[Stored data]
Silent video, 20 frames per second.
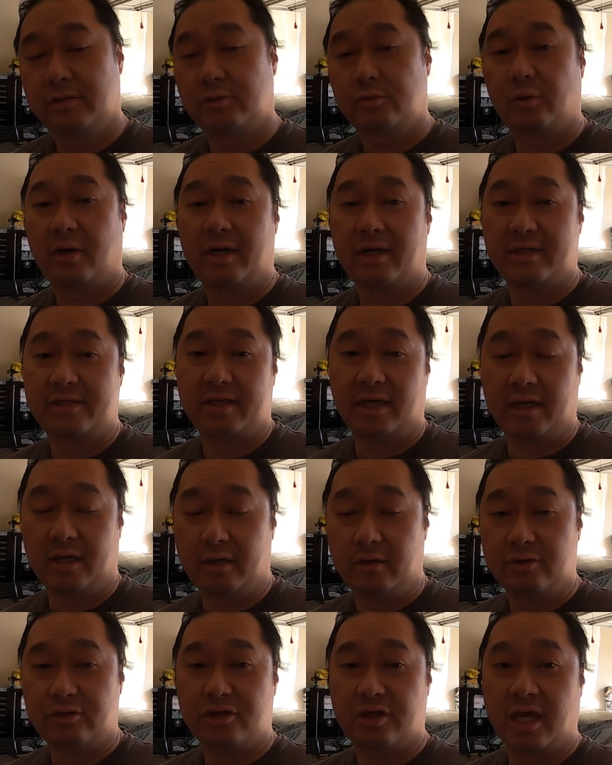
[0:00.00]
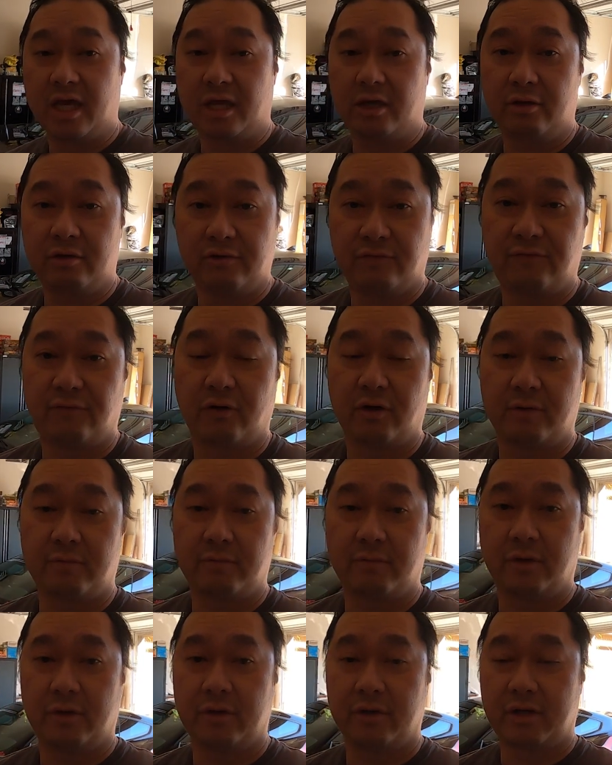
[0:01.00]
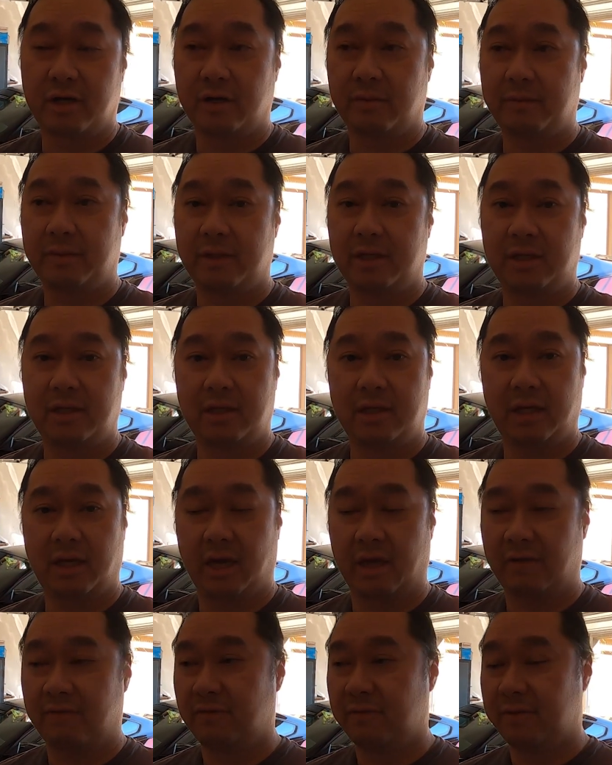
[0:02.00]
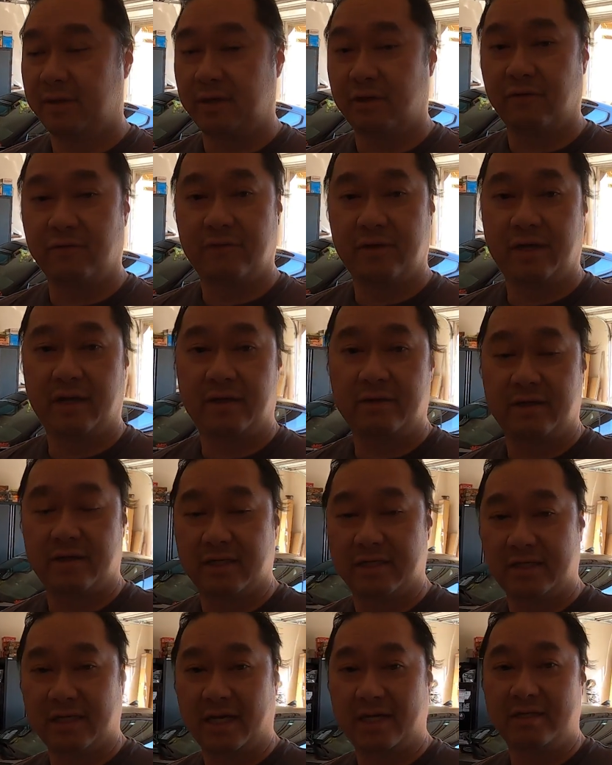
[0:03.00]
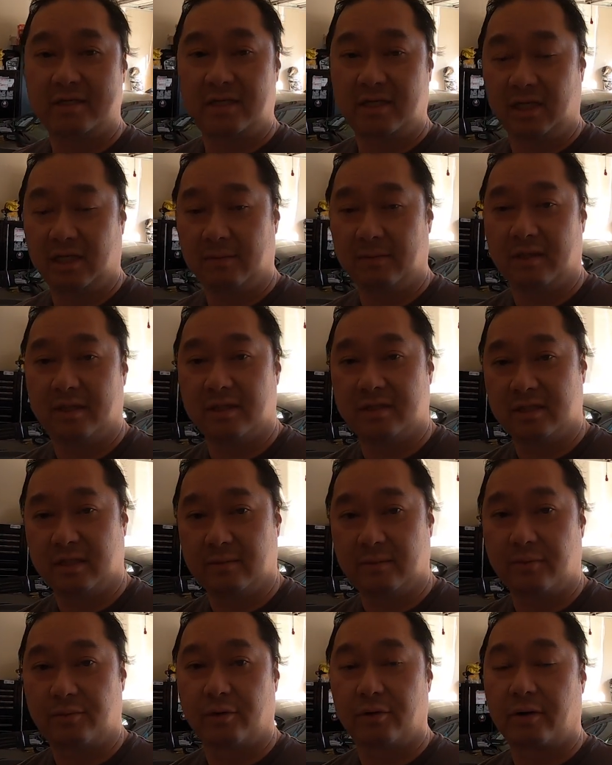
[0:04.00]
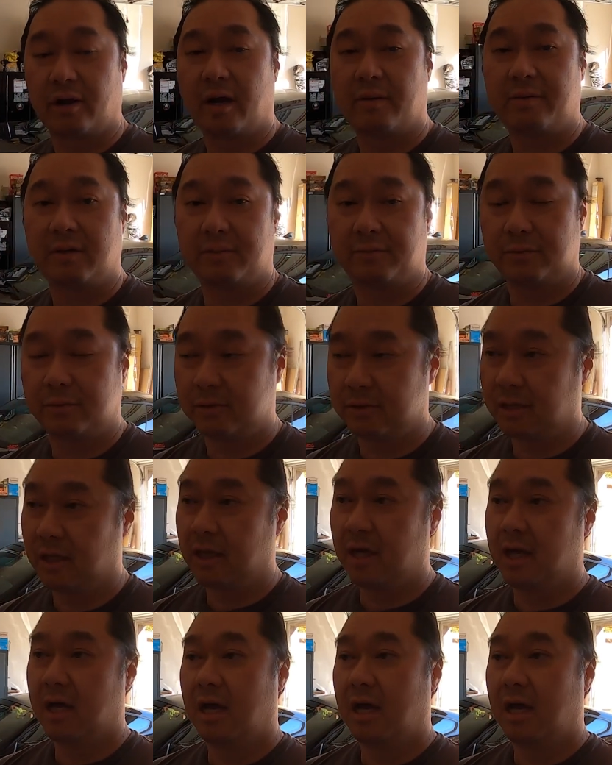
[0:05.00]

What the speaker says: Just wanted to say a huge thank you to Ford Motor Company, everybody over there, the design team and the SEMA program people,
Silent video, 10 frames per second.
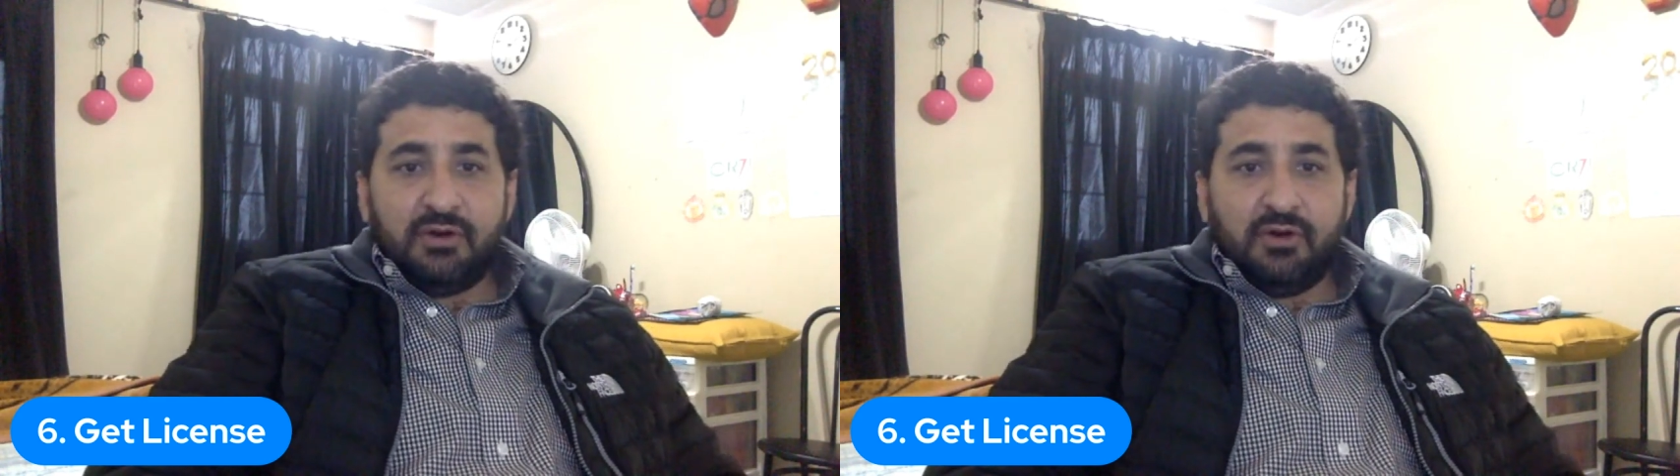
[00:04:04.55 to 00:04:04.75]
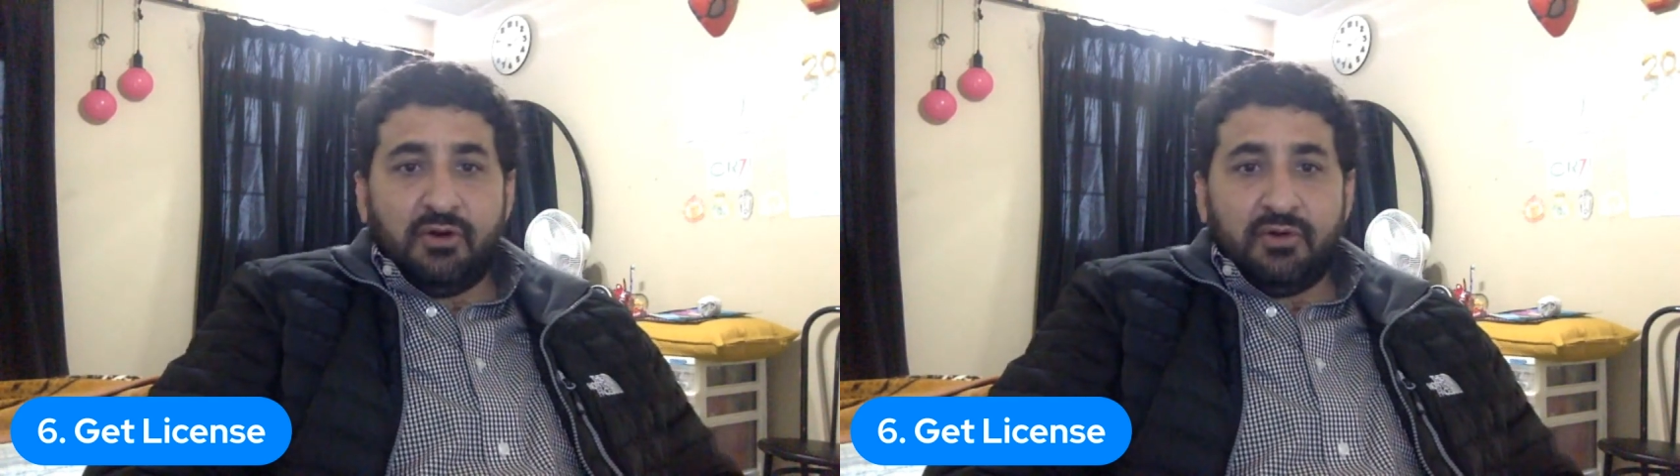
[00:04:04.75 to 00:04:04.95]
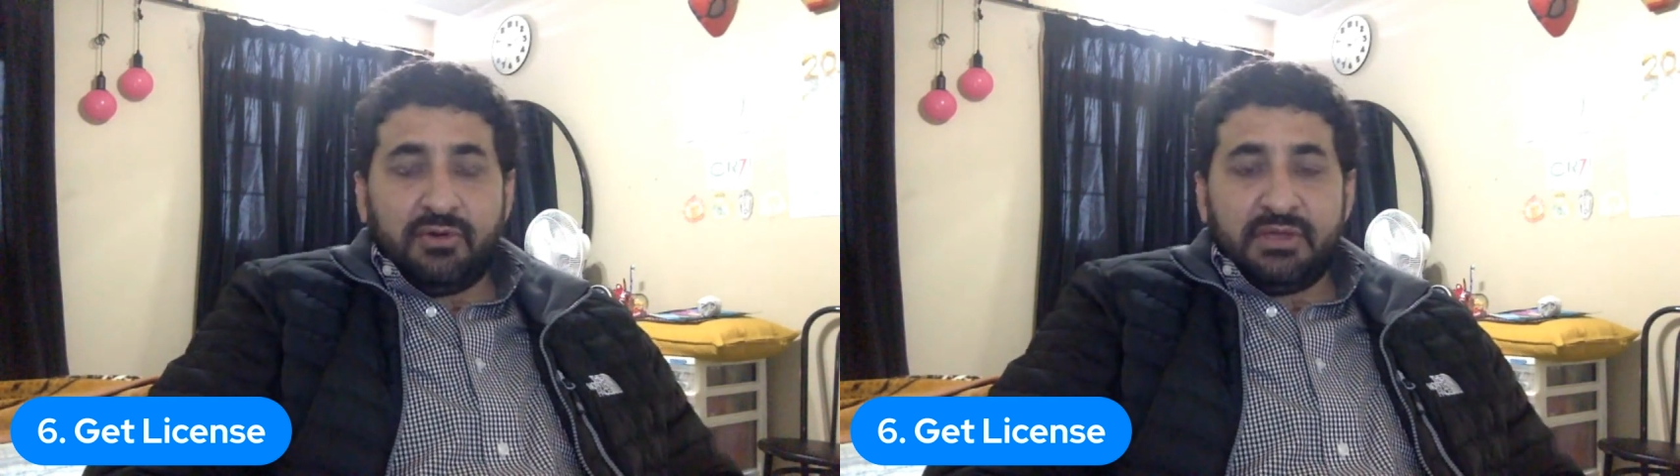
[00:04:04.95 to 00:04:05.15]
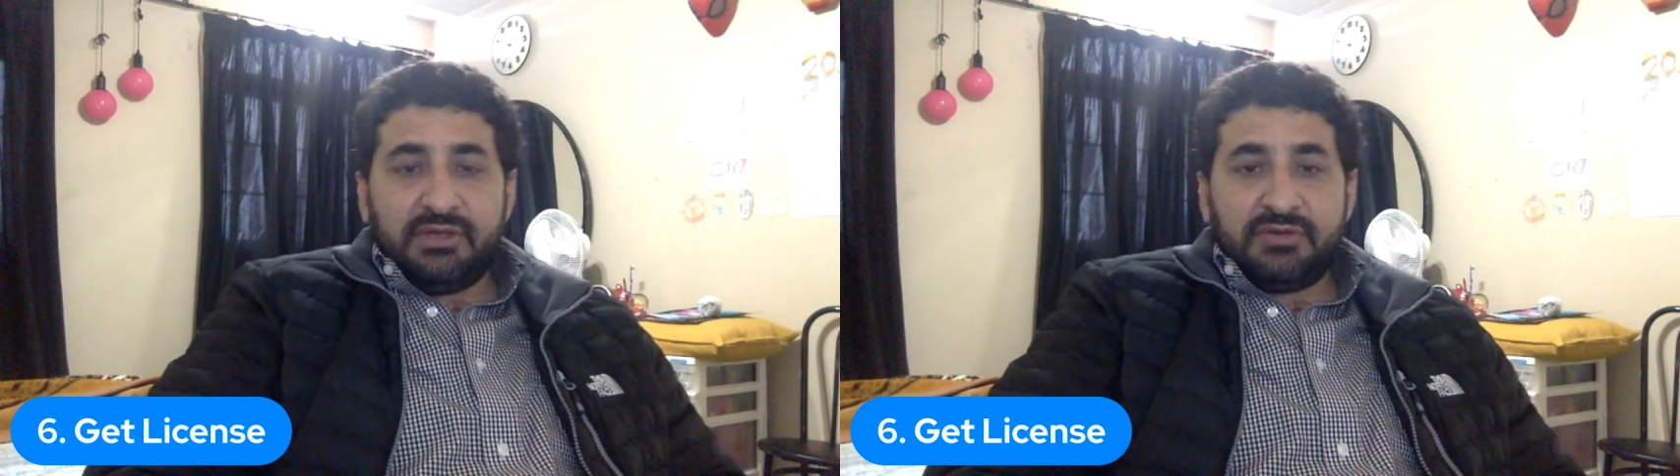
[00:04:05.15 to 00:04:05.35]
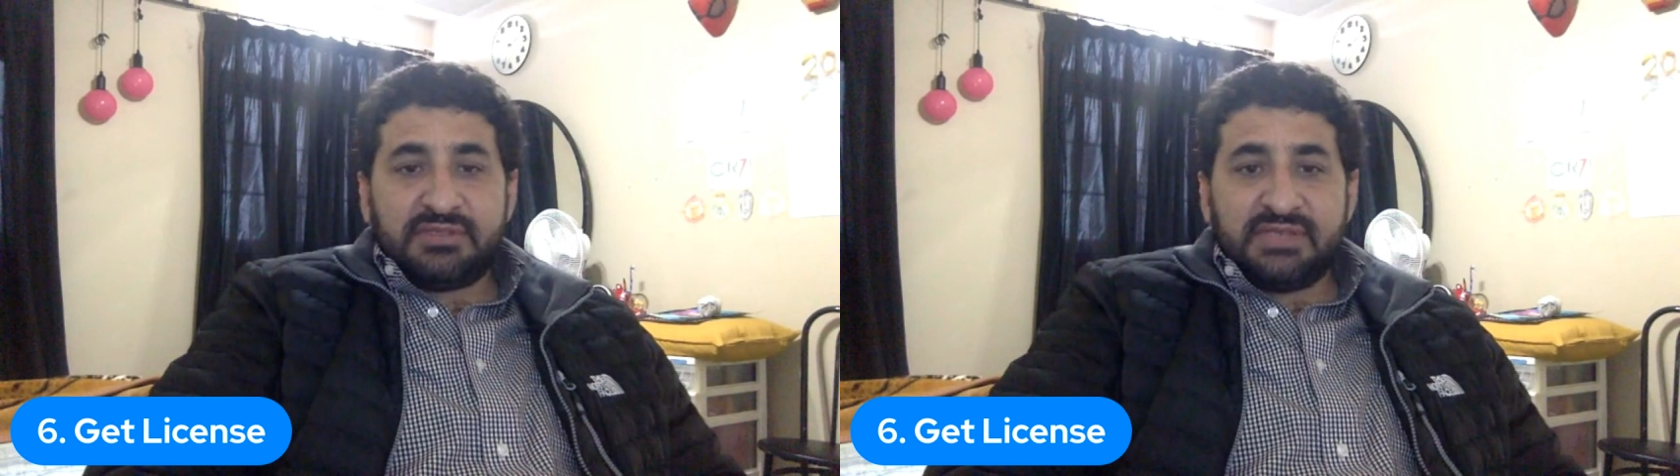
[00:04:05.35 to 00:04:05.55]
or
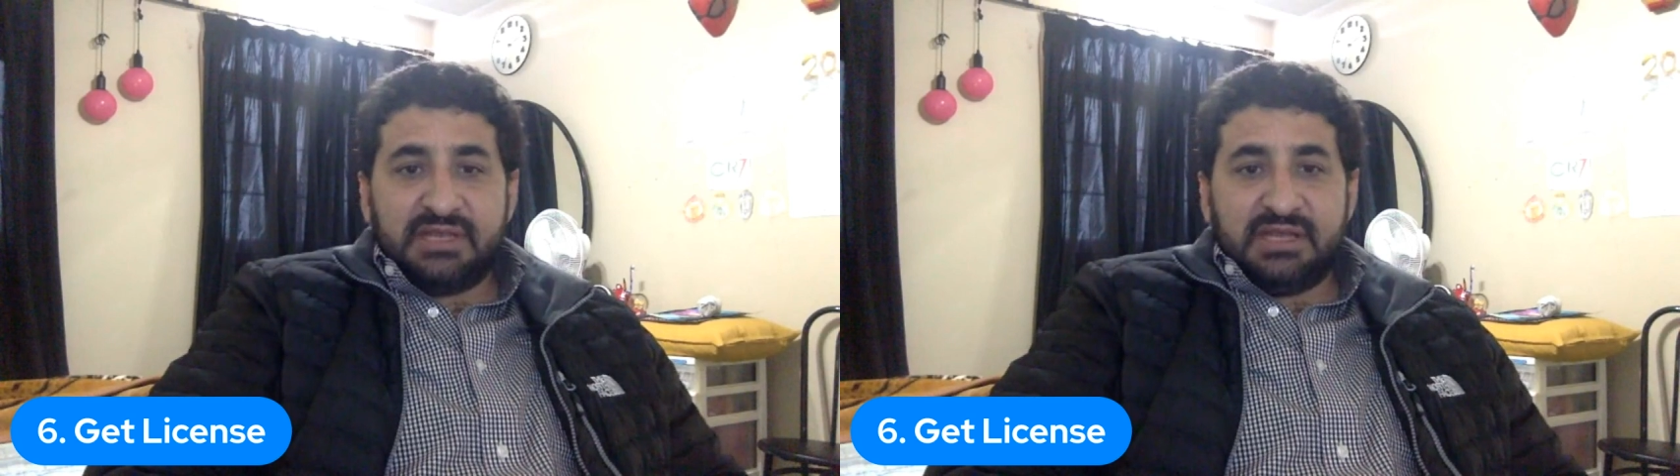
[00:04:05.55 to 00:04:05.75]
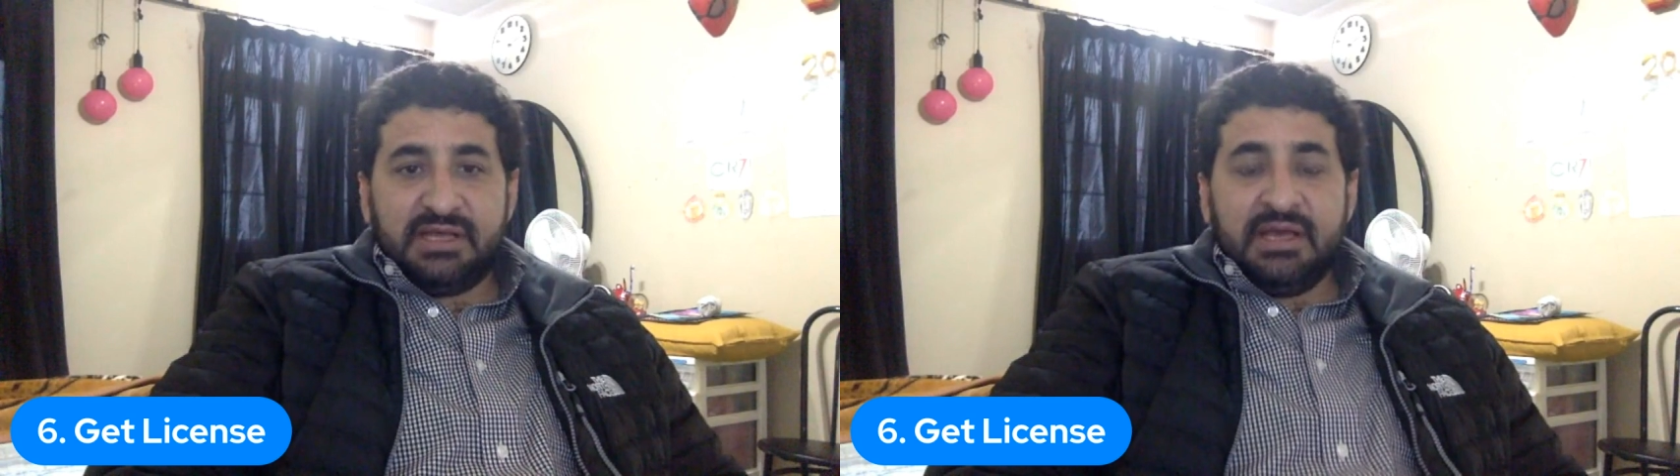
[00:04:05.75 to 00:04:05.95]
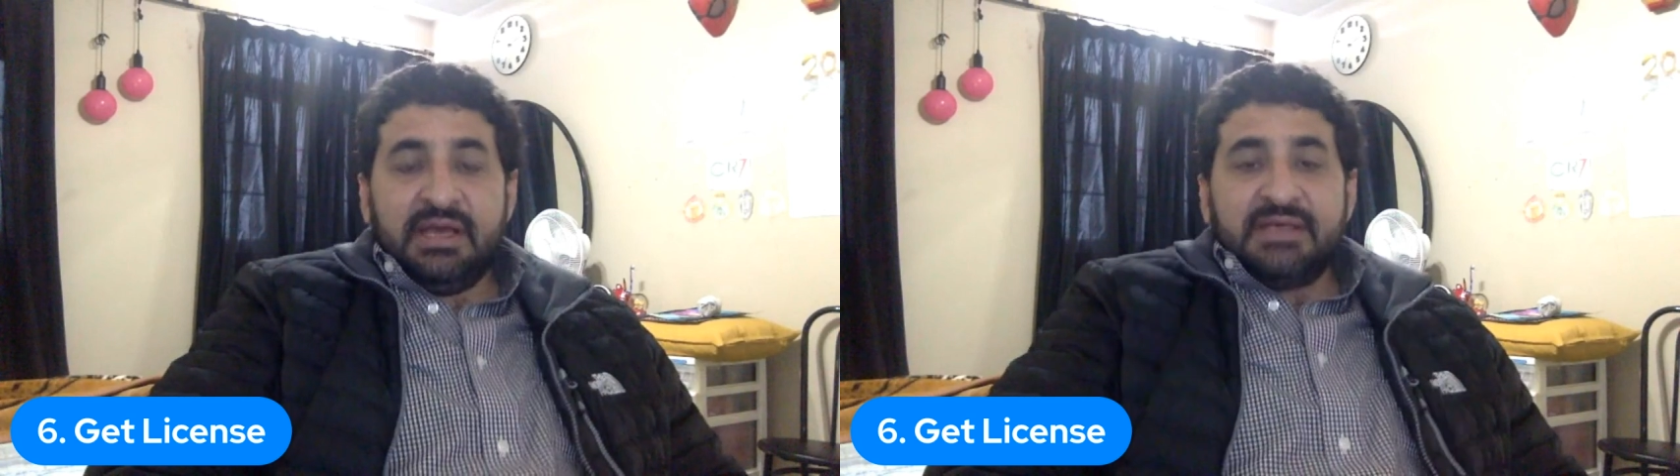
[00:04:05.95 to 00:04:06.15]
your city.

> **To do**: Every line above carrying the word "Silent" needs to be shown.

> **Reply to the task**:
Silent video, 20 frames per second.
Silent video, 10 frames per second.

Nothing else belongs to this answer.